• _Your objective_
Only the lines in the entries below from the line with "[2061.77-2062.77s]" to the line with "Word for word: everything", both included, belong in the answer, transcribed exactly and without pictures.

• _Saved entries_
========

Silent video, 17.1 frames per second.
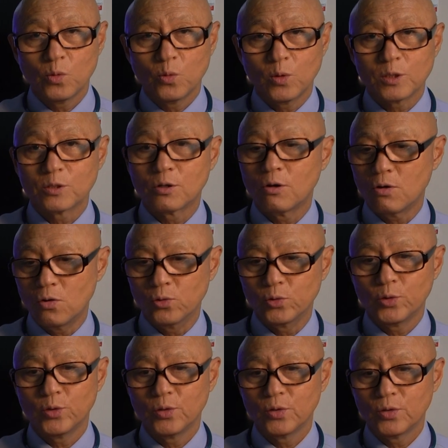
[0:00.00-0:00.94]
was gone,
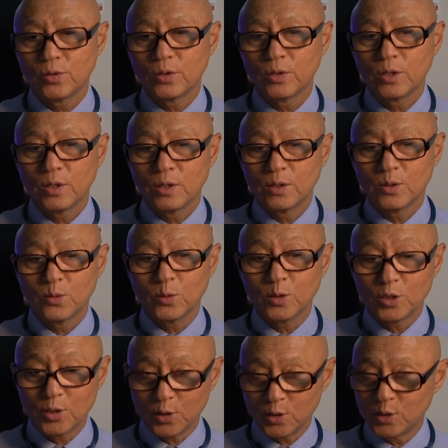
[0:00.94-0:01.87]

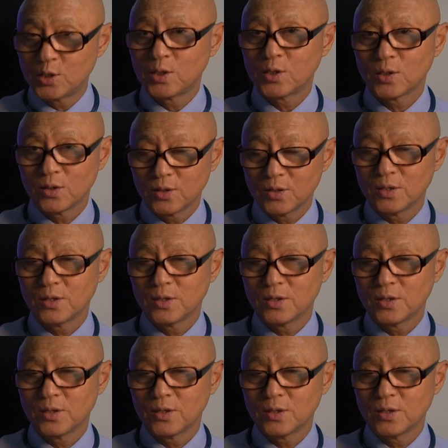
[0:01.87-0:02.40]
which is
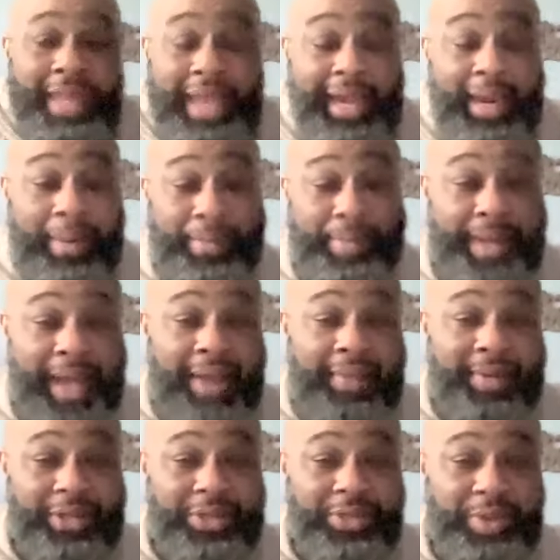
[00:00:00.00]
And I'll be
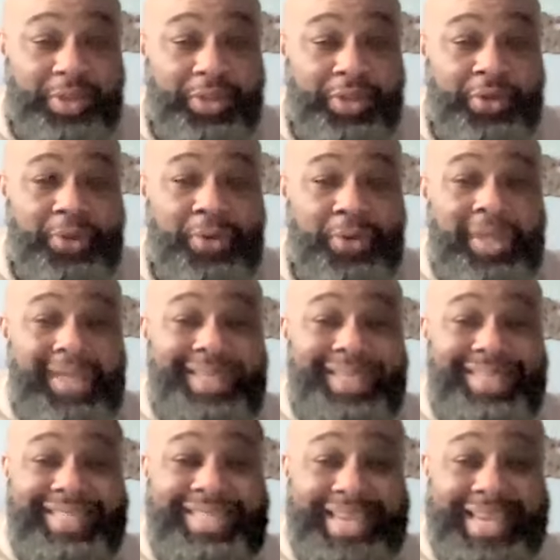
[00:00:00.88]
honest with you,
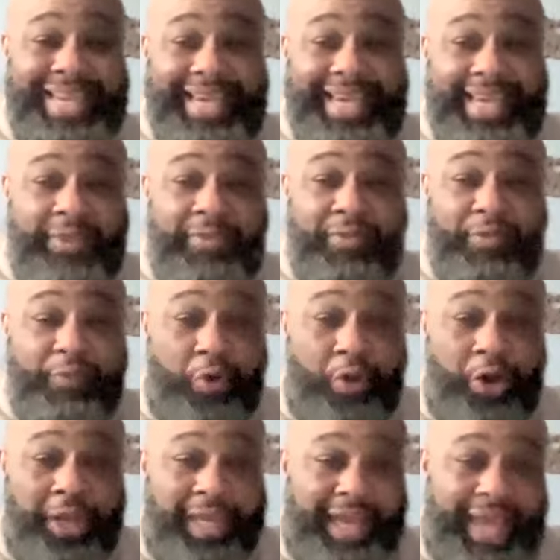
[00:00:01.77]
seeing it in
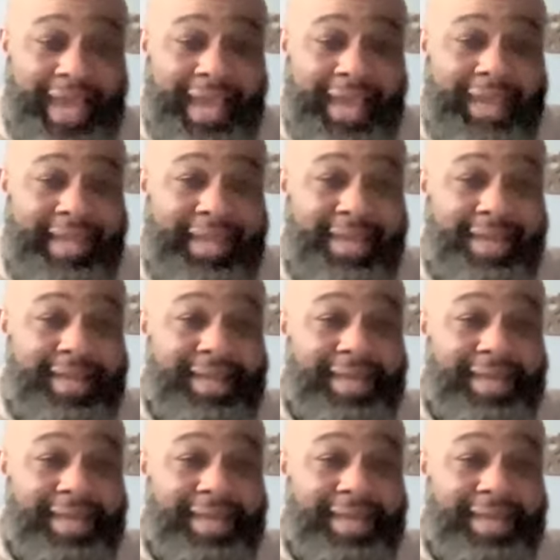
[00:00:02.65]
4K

========

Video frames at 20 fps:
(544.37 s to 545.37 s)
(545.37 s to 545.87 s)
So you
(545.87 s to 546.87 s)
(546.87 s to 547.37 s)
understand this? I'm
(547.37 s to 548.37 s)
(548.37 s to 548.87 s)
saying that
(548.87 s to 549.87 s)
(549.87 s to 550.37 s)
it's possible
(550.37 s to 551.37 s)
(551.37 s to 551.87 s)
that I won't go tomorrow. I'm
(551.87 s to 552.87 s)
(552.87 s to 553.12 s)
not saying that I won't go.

========

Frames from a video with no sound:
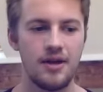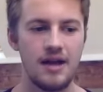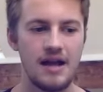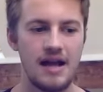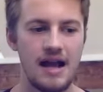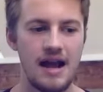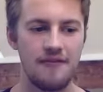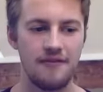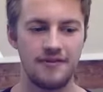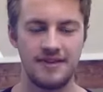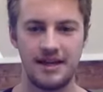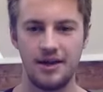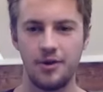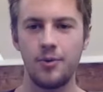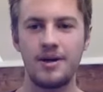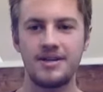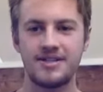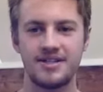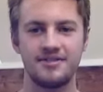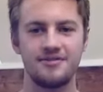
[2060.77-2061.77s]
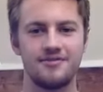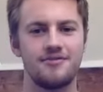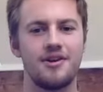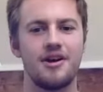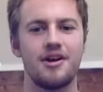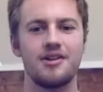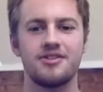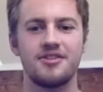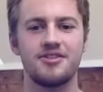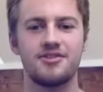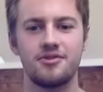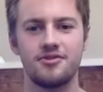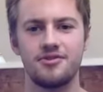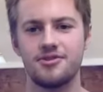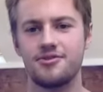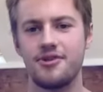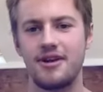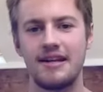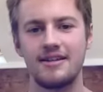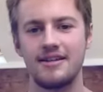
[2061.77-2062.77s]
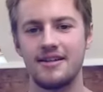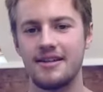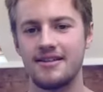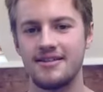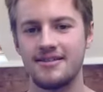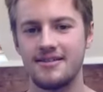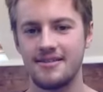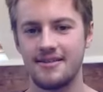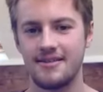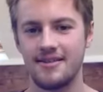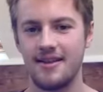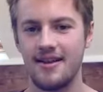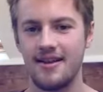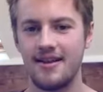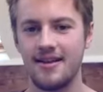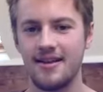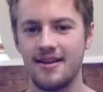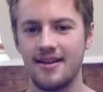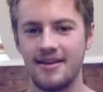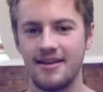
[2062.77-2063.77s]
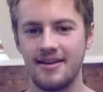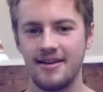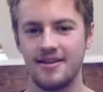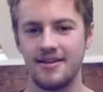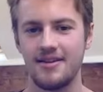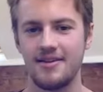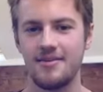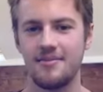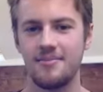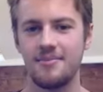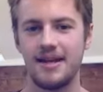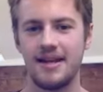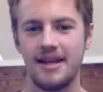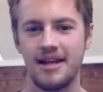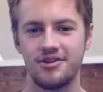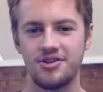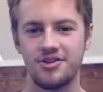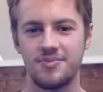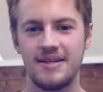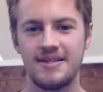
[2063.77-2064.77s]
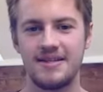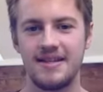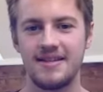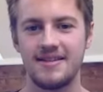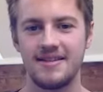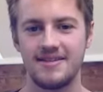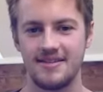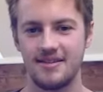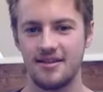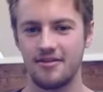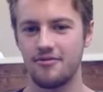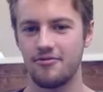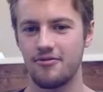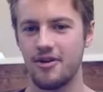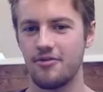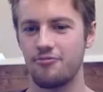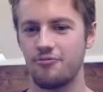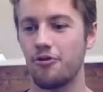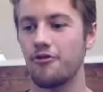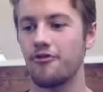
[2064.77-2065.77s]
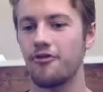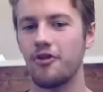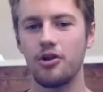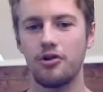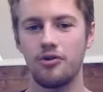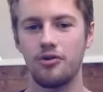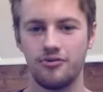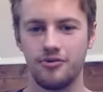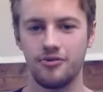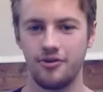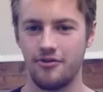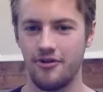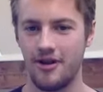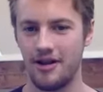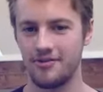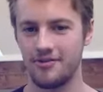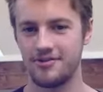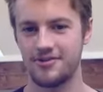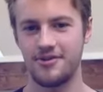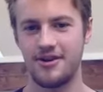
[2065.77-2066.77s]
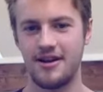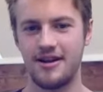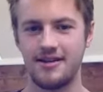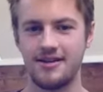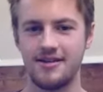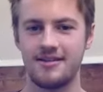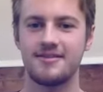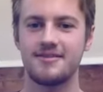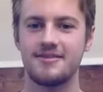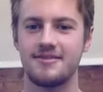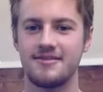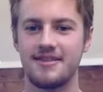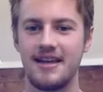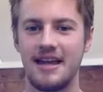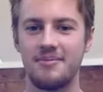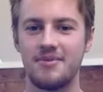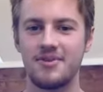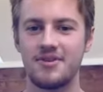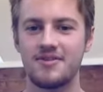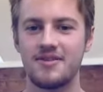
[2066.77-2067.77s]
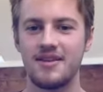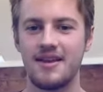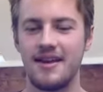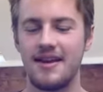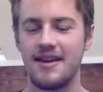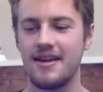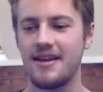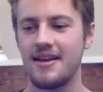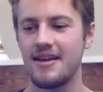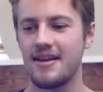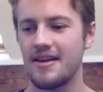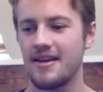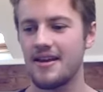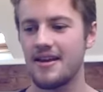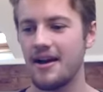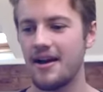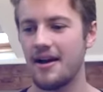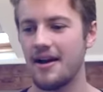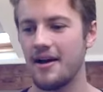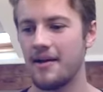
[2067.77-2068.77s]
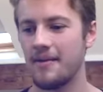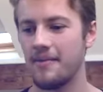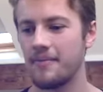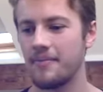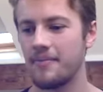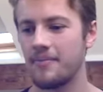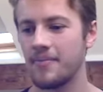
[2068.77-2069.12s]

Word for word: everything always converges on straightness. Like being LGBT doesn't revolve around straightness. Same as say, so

========

• _Solved problem_
[2061.77-2062.77s]
[2062.77-2063.77s]
[2063.77-2064.77s]
[2064.77-2065.77s]
[2065.77-2066.77s]
[2066.77-2067.77s]
[2067.77-2068.77s]
[2068.77-2069.12s]

Word for word: everything always converges on straightness. Like being LGBT doesn't revolve around straightness. Same as say, so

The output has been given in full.